(ENTRIES PROVIDED Opens)

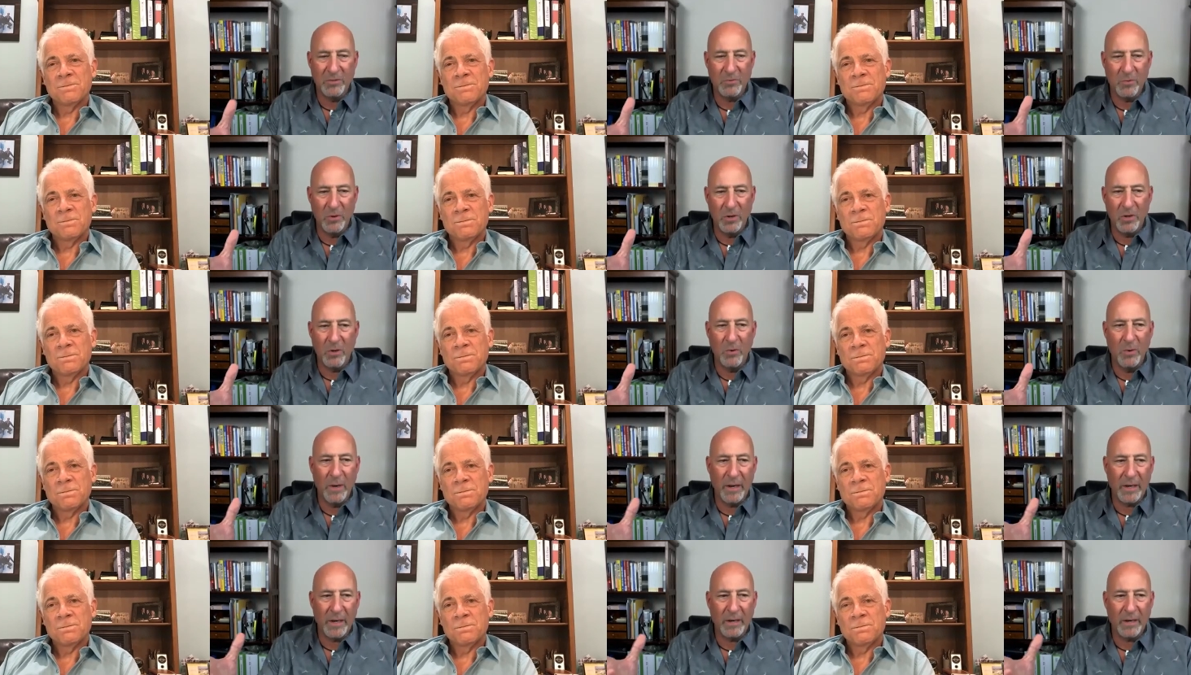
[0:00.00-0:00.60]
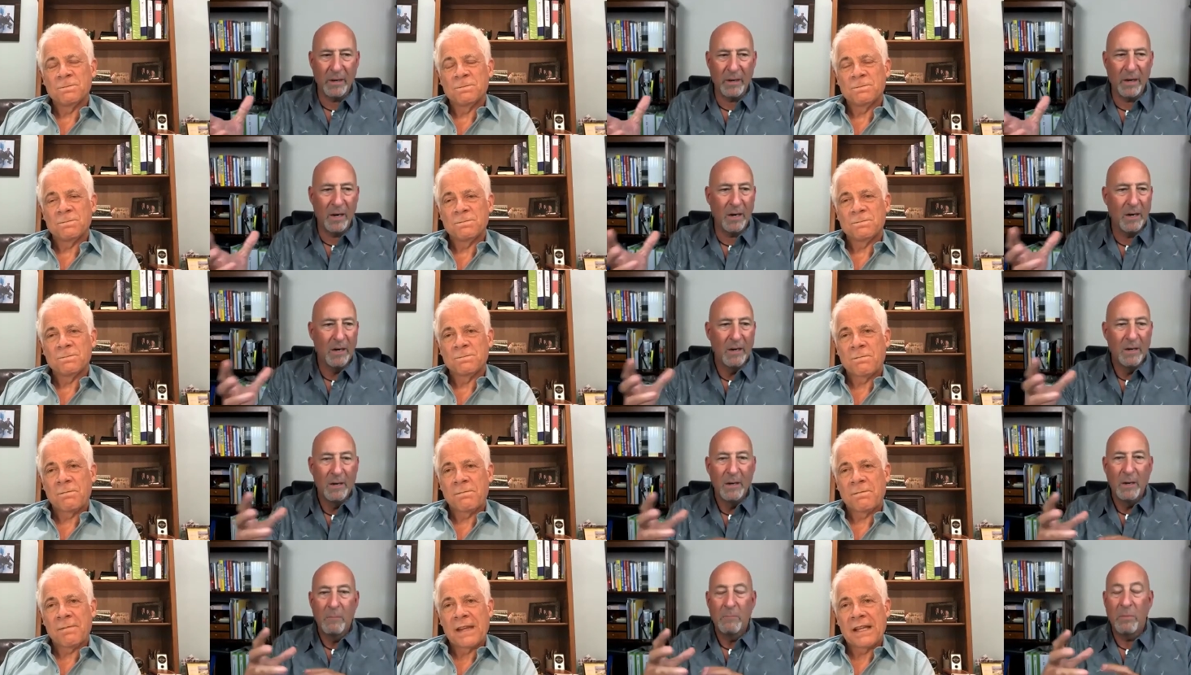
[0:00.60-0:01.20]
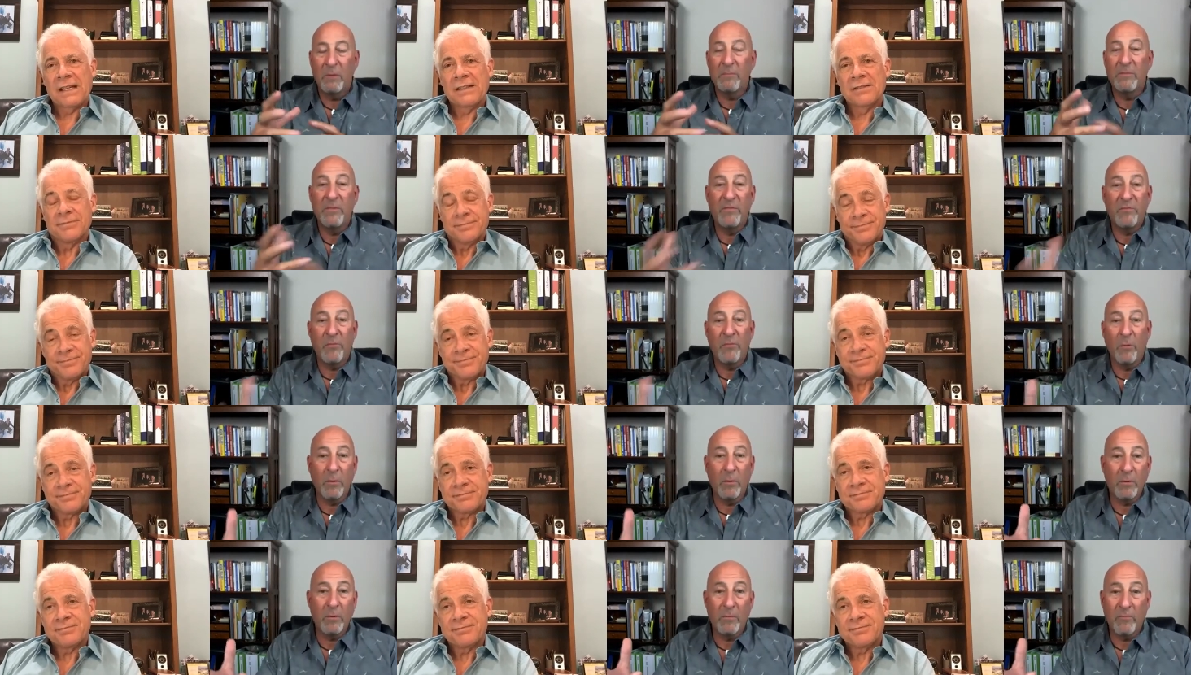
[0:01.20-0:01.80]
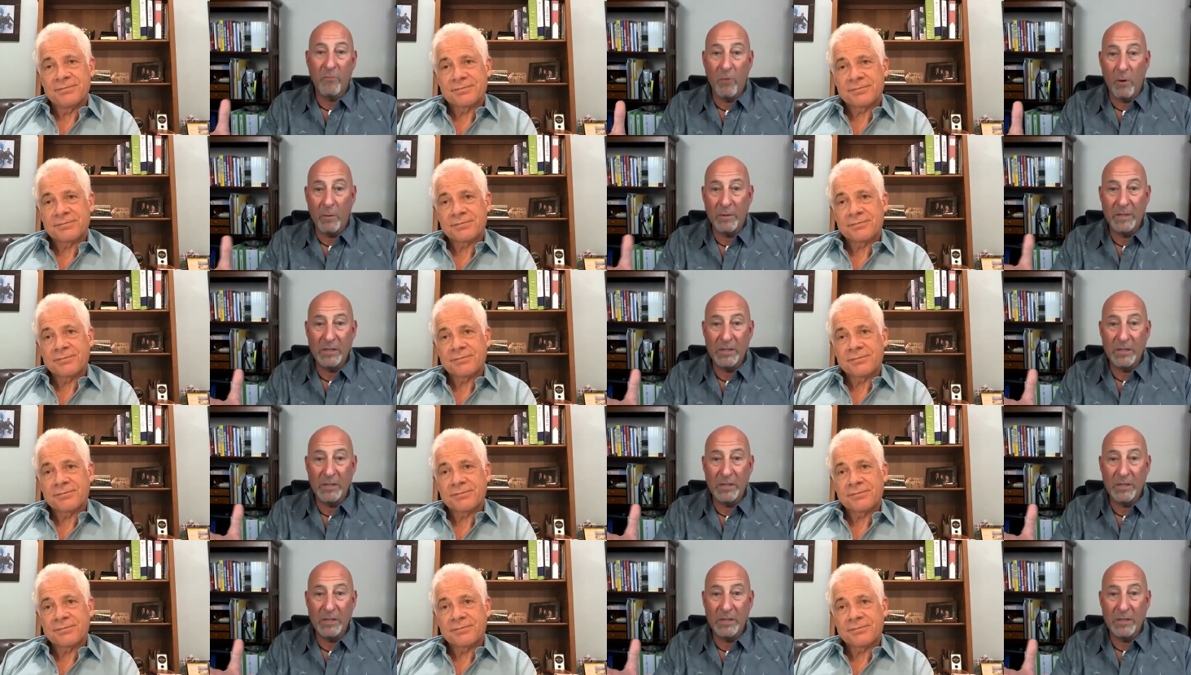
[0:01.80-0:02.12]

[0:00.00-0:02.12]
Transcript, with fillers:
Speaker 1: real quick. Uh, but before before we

(ENTRIES PROVIDED Closes)

• [TASK DESCRIPTION]: Beginning at the line that holds "[0:00.60-0:01.20]" and ending with the last line of the entries, please set down each line exactly, leaving every picture out.

• [RESULT FOR THIS TASK]:
[0:00.60-0:01.20]
[0:01.20-0:01.80]
[0:01.80-0:02.12]

[0:00.00-0:02.12]
Transcript, with fillers:
Speaker 1: real quick. Uh, but before before we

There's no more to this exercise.